Extracted material »
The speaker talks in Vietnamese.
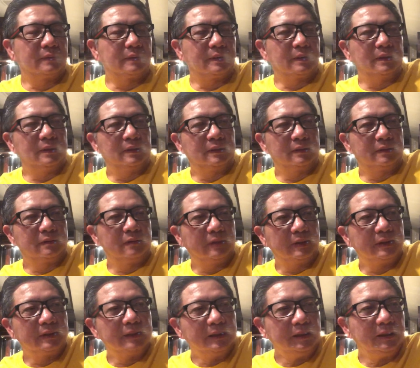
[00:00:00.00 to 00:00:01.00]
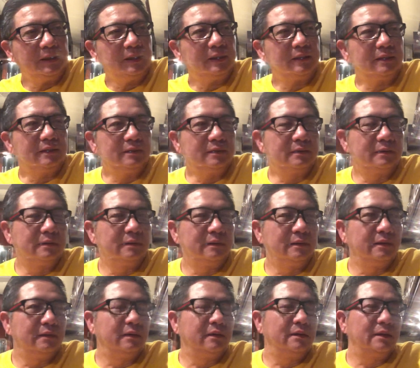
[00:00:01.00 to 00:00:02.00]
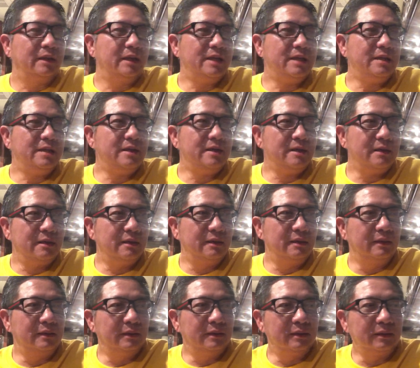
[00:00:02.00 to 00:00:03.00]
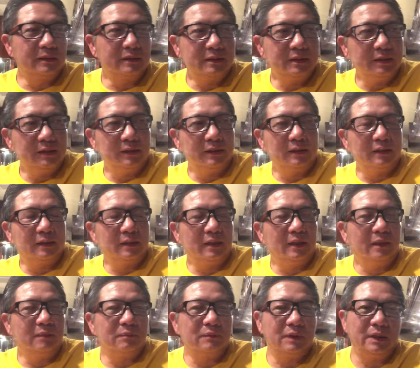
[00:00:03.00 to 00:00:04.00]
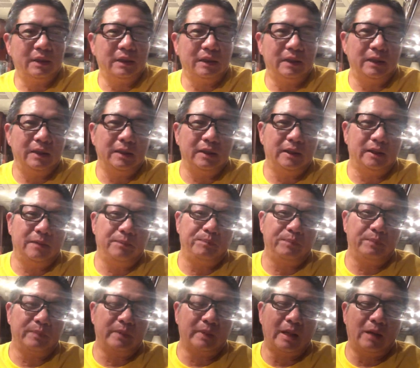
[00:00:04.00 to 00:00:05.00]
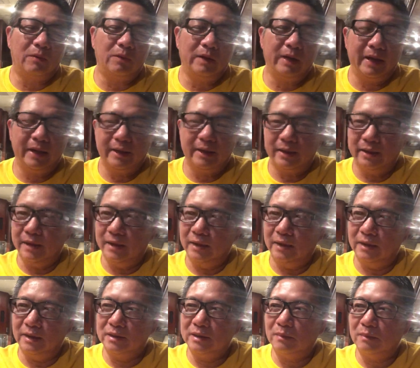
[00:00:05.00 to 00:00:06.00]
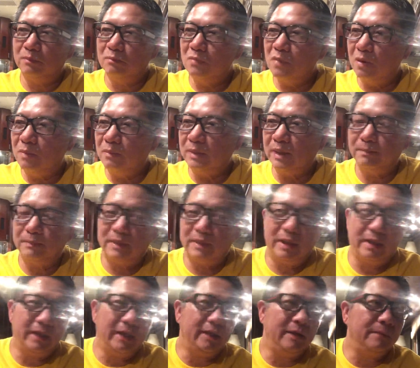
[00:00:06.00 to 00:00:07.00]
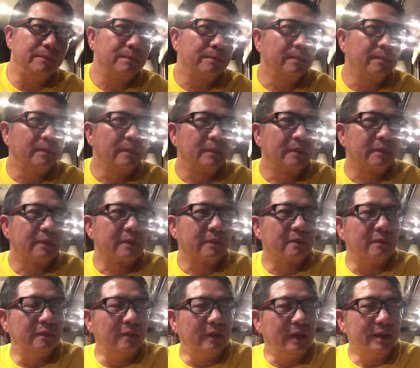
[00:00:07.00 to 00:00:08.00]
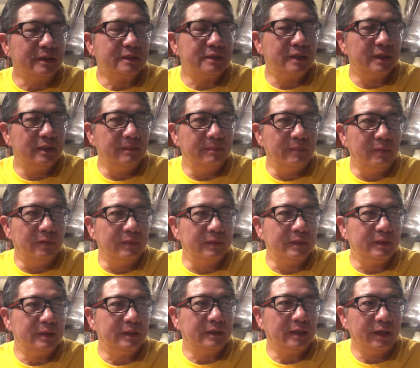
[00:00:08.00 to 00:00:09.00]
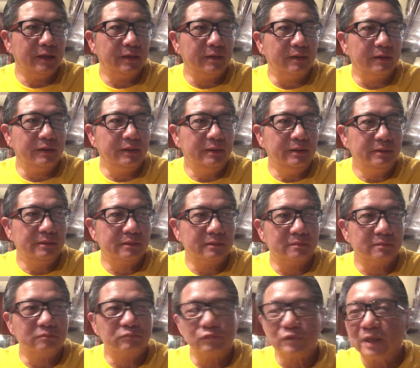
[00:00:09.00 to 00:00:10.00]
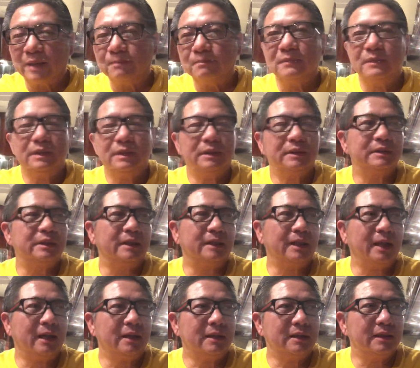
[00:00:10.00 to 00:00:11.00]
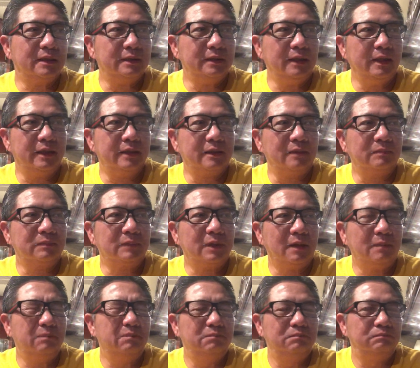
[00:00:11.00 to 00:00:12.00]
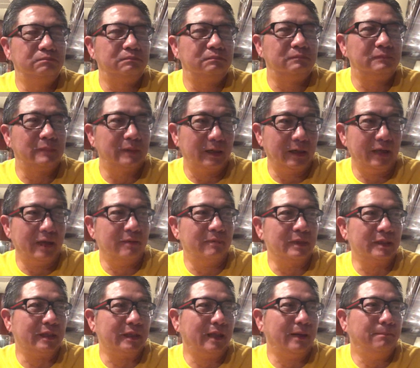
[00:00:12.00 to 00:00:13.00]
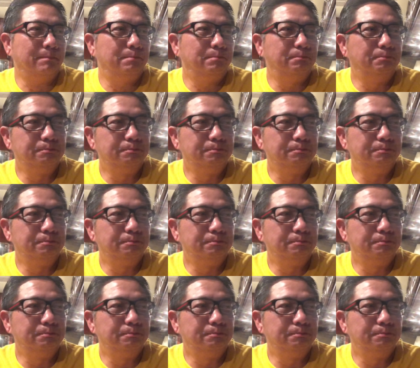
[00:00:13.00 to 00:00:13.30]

à, thuận thiên ý uh, chứ không có đâu có ai ngờ là trong 4 năm nay quá trời mọi thứ thay đổi trăm sẽ thắng cử lại tổng thống ngàn phần trăm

What the task asks »
Only exact duplicates of the lines from the one containing "[00:00:08.00 to 00:00:09.00]" through the final line of the entries, both included, are needed, with pictures left out.

Reply to the exercise »
[00:00:08.00 to 00:00:09.00]
[00:00:09.00 to 00:00:10.00]
[00:00:10.00 to 00:00:11.00]
[00:00:11.00 to 00:00:12.00]
[00:00:12.00 to 00:00:13.00]
[00:00:13.00 to 00:00:13.30]

à, thuận thiên ý uh, chứ không có đâu có ai ngờ là trong 4 năm nay quá trời mọi thứ thay đổi trăm sẽ thắng cử lại tổng thống ngàn phần trăm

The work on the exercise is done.